▸ **What needs to be done**
The listing below is to be given again in full and word for word, without its images.

Supplied records section start

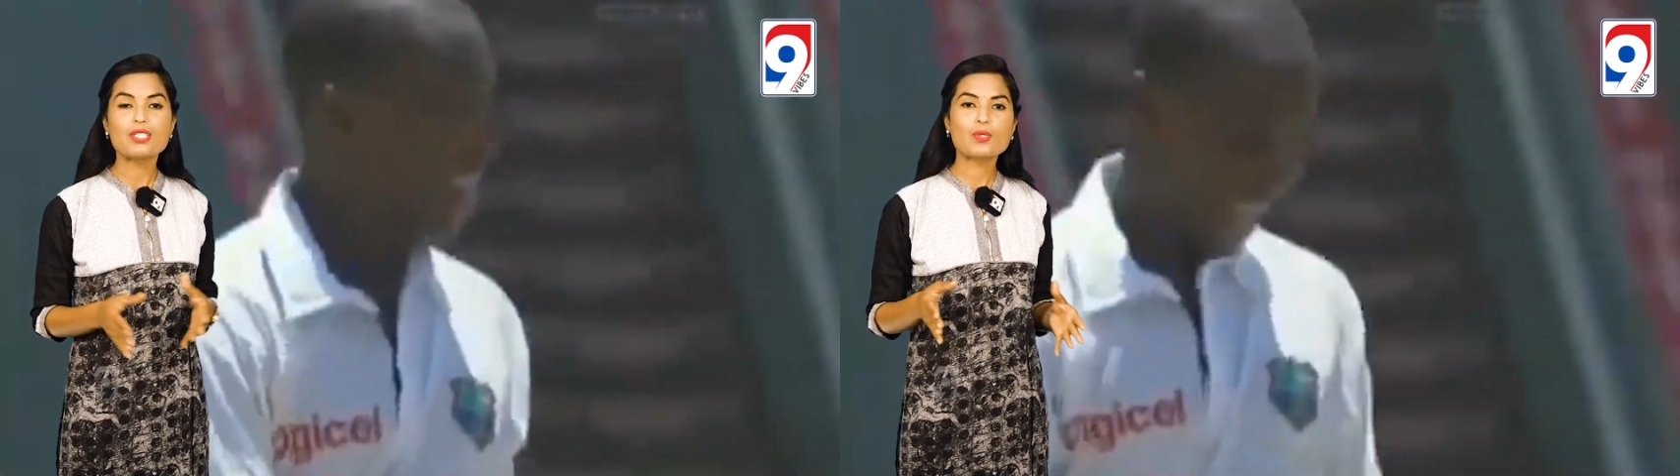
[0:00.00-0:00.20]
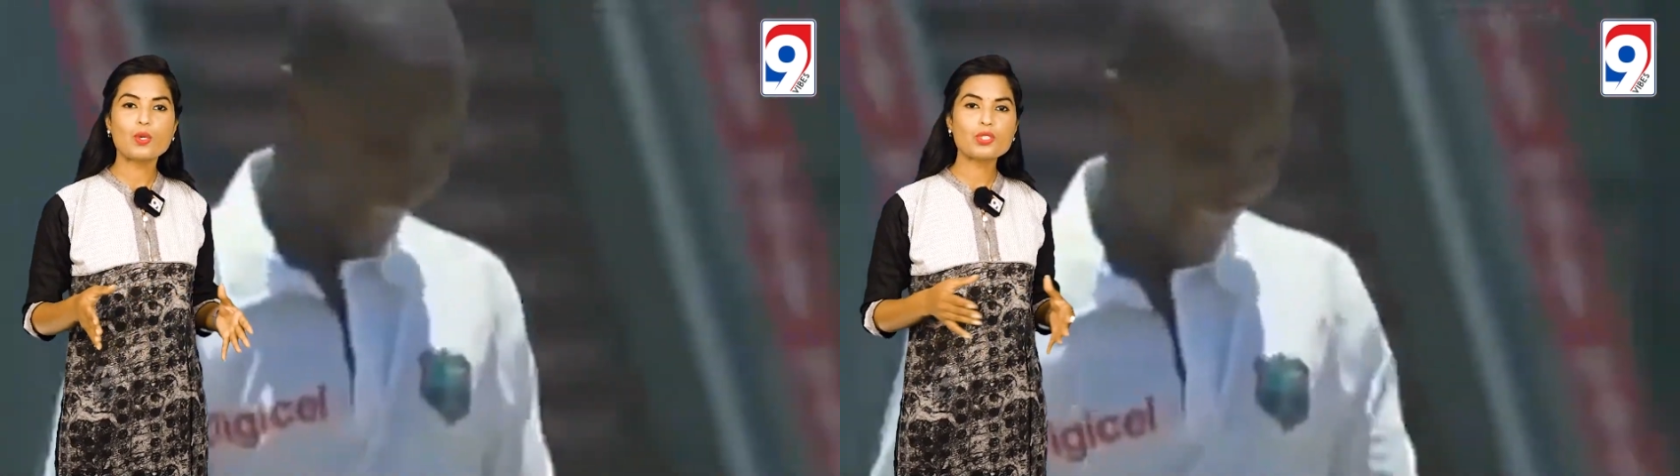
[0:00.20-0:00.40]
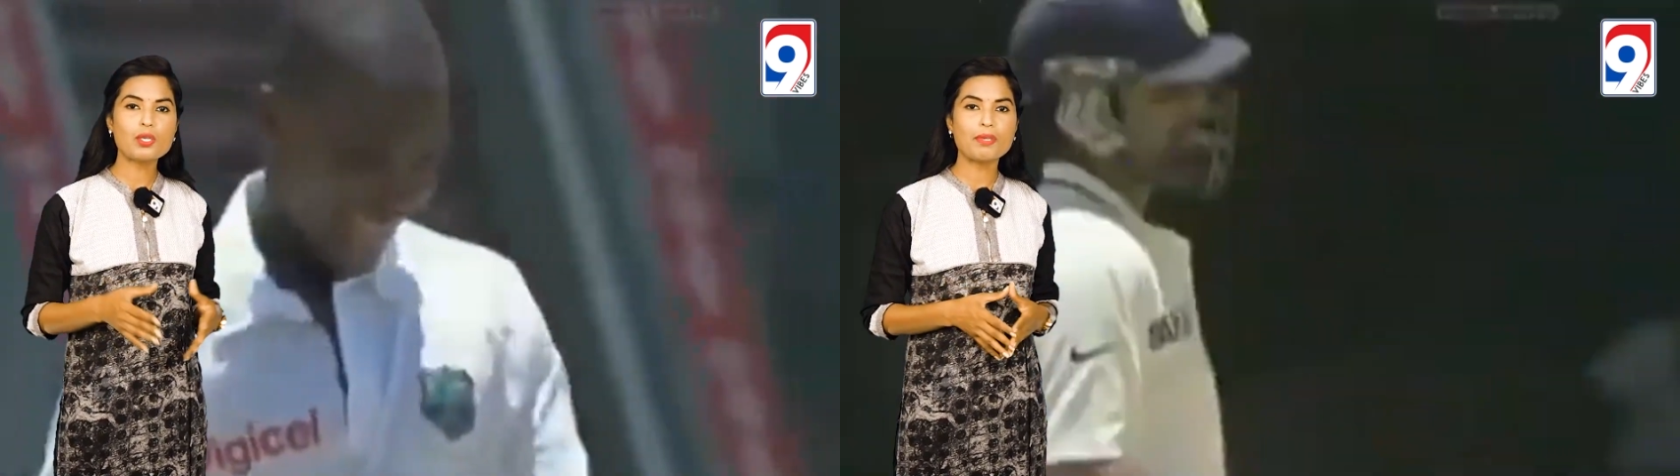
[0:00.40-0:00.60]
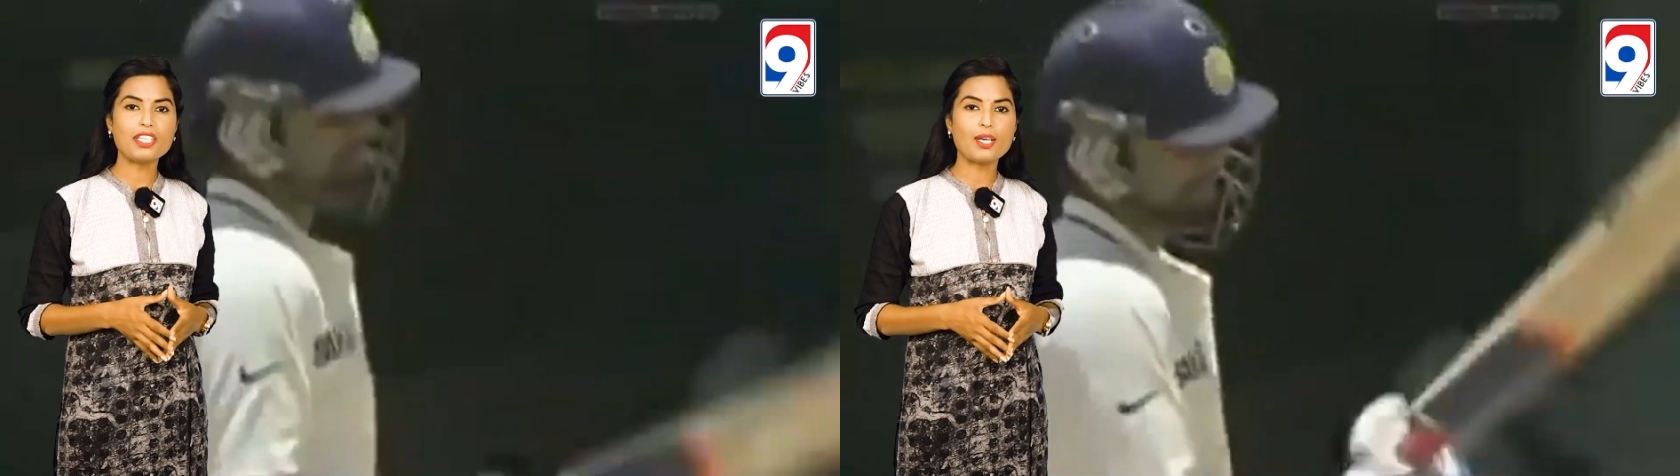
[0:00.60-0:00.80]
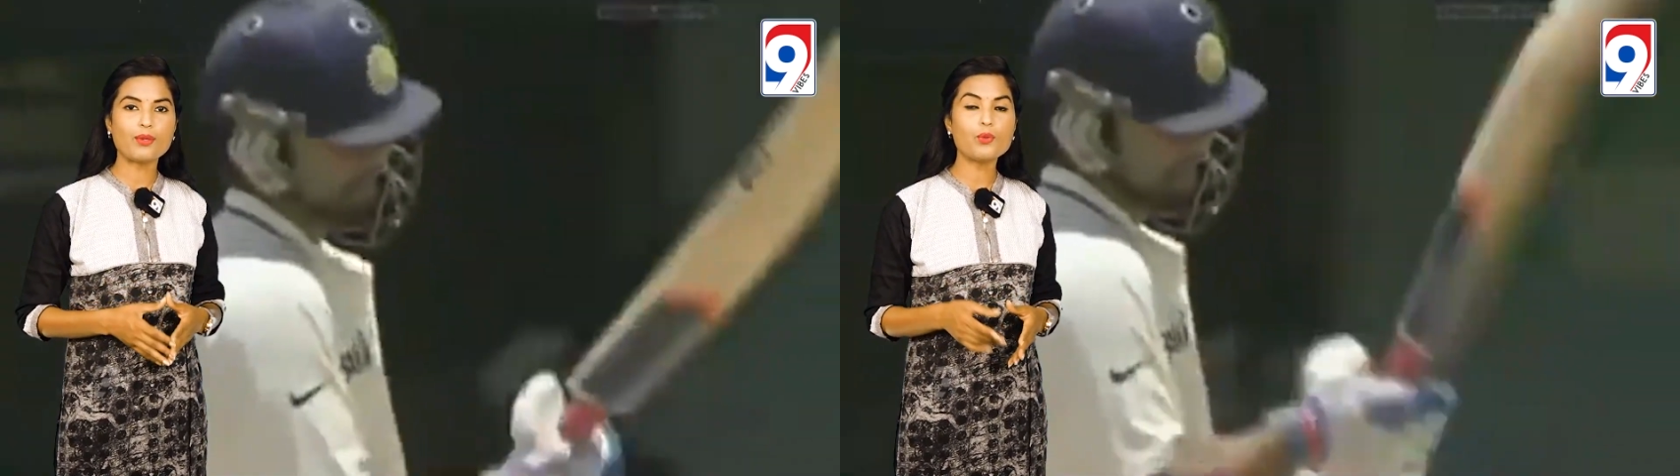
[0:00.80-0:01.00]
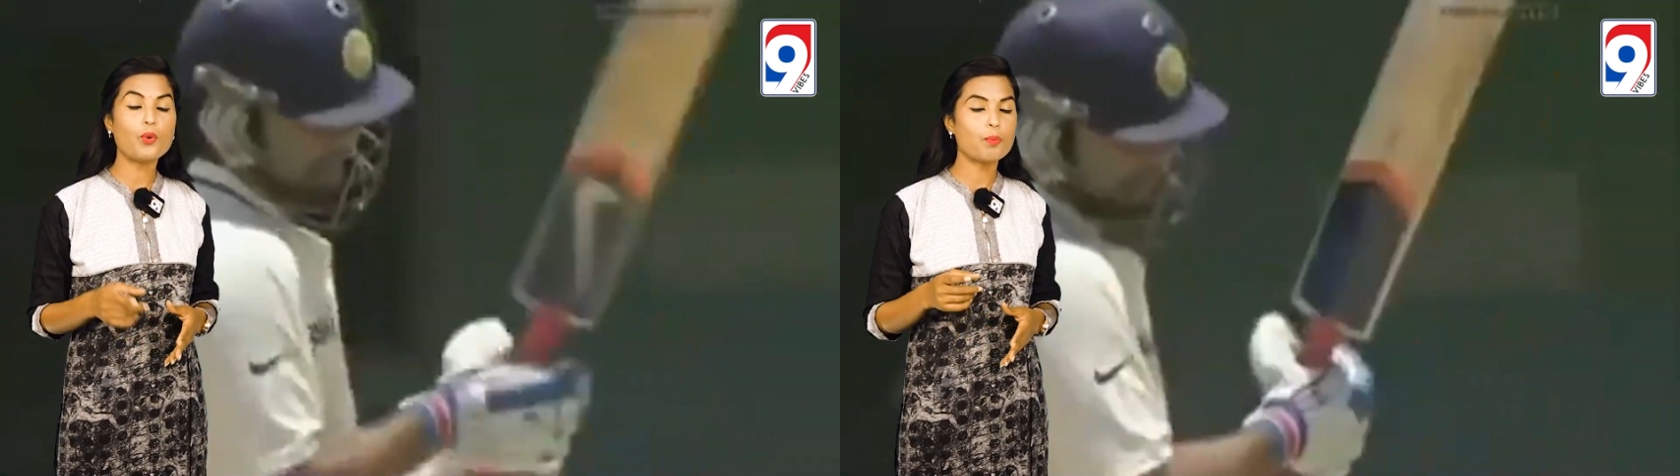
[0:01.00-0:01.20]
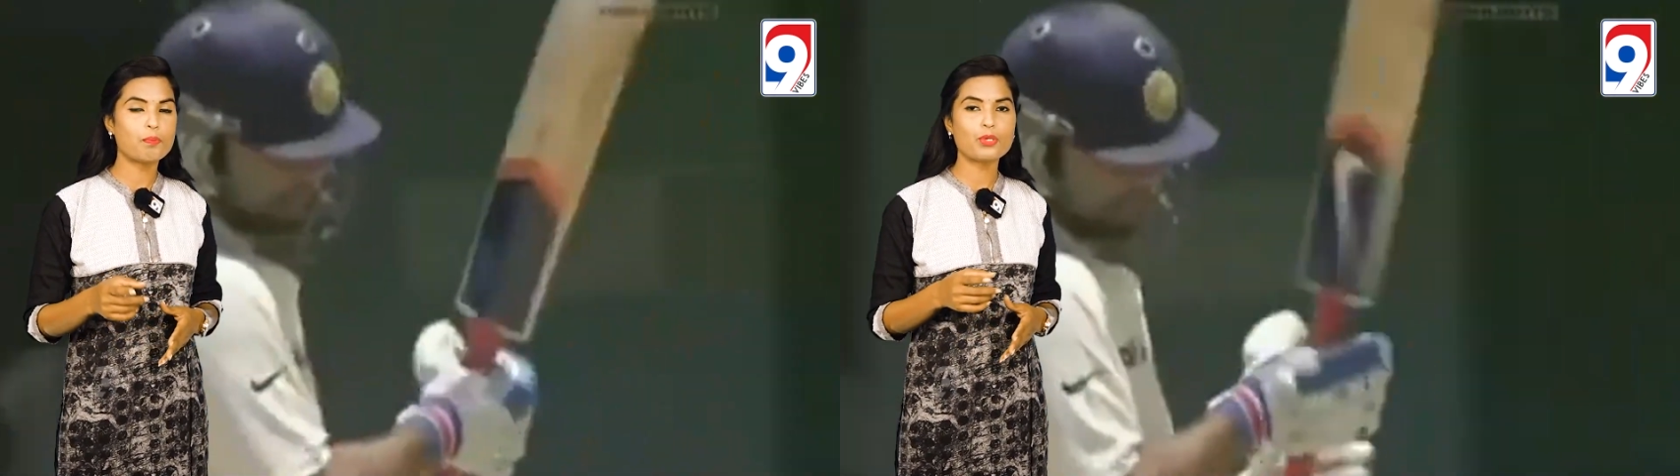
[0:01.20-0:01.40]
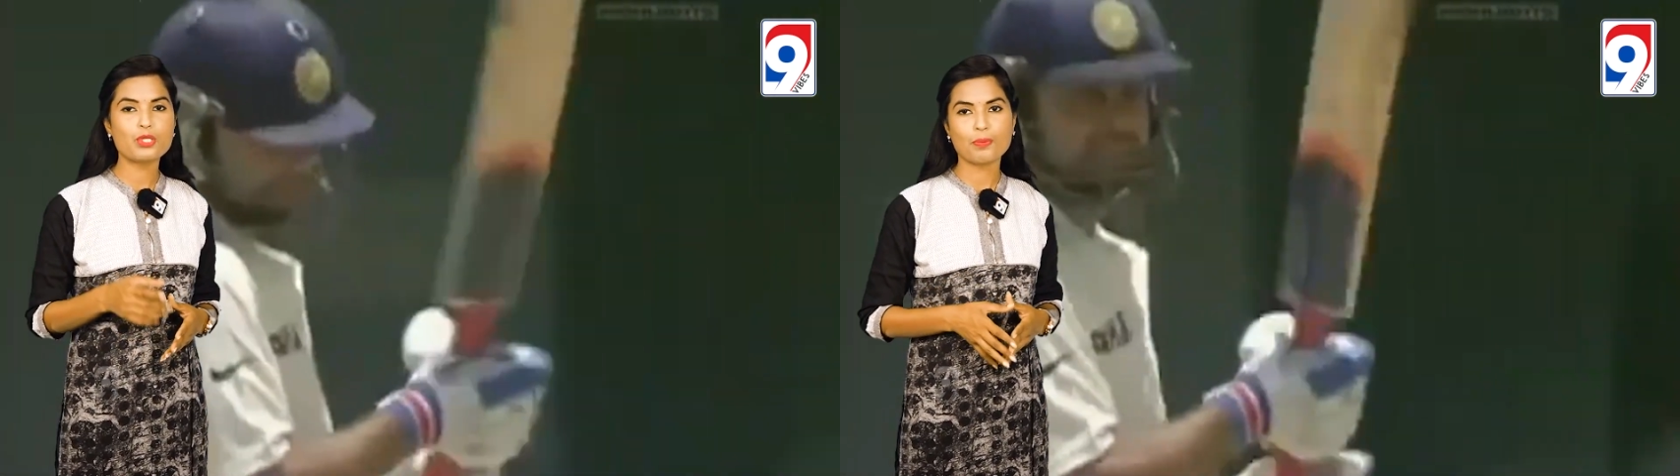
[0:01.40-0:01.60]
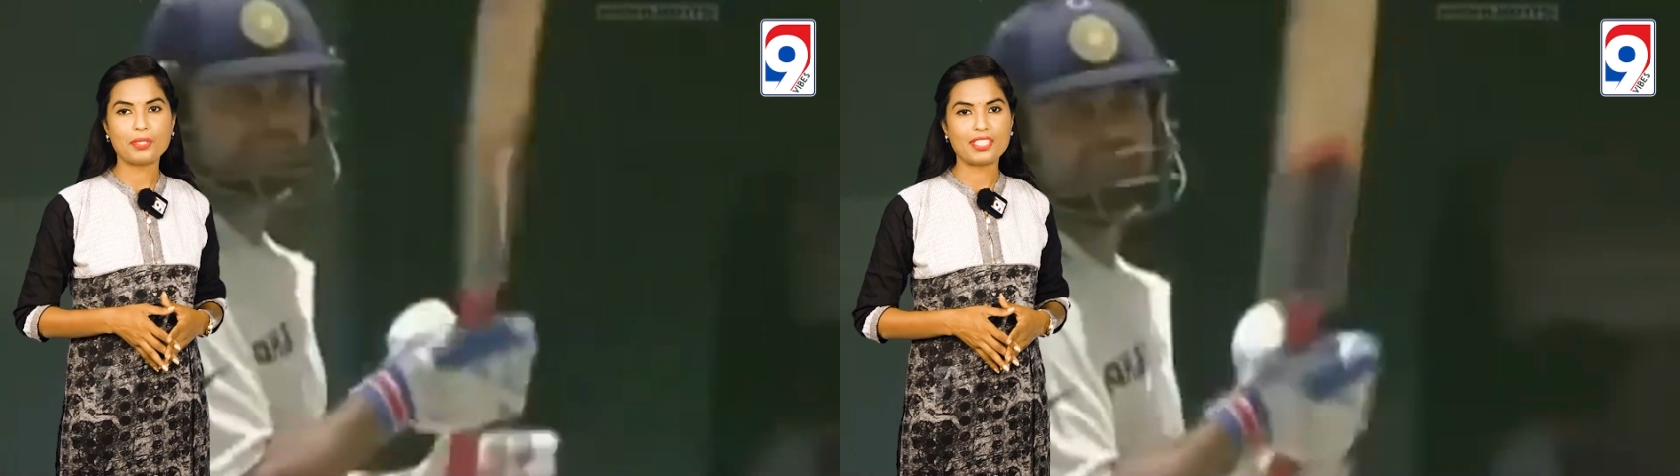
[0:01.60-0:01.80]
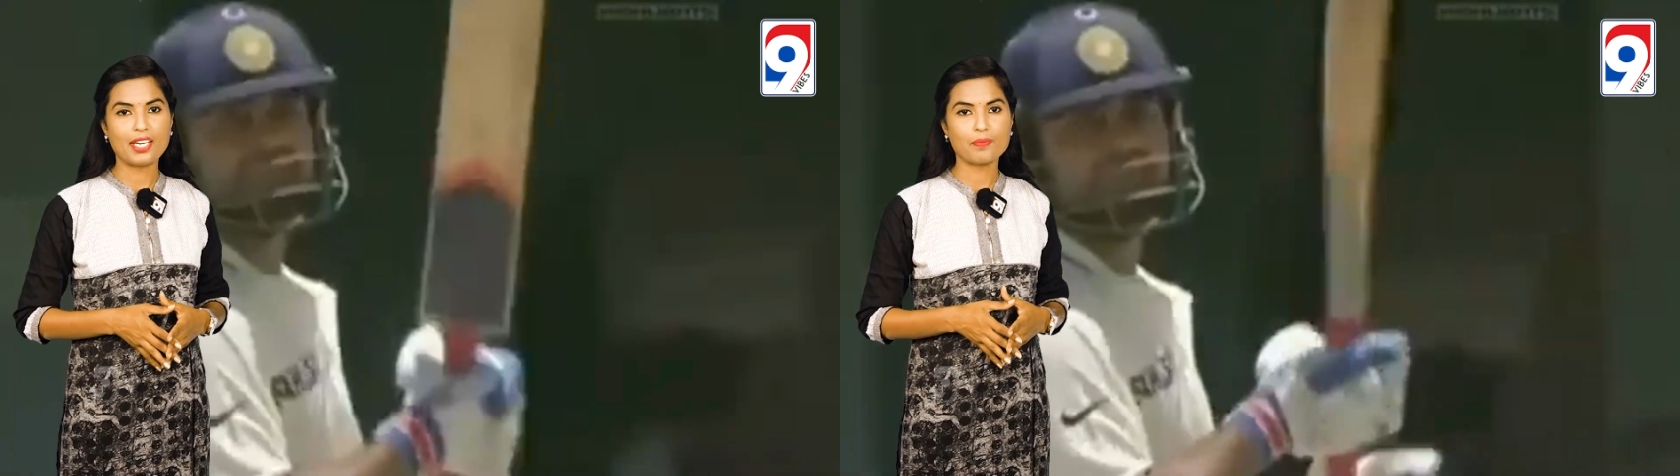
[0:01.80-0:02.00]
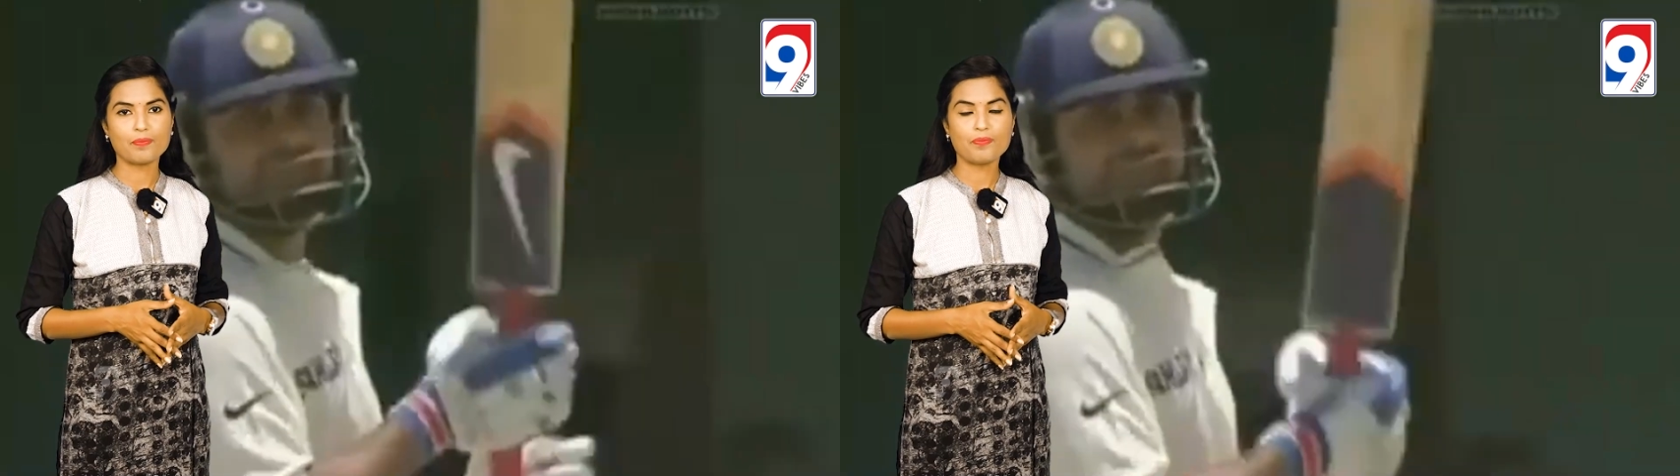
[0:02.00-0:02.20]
సోషల్ మీడియాలో ఓ పోస్ట్ పెట్టాడు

Supplied records section end

▸ **The answer**
[0:00.00-0:00.20]
[0:00.20-0:00.40]
[0:00.40-0:00.60]
[0:00.60-0:00.80]
[0:00.80-0:01.00]
[0:01.00-0:01.20]
[0:01.20-0:01.40]
[0:01.40-0:01.60]
[0:01.60-0:01.80]
[0:01.80-0:02.00]
[0:02.00-0:02.20]
సోషల్ మీడియాలో ఓ పోస్ట్ పెట్టాడు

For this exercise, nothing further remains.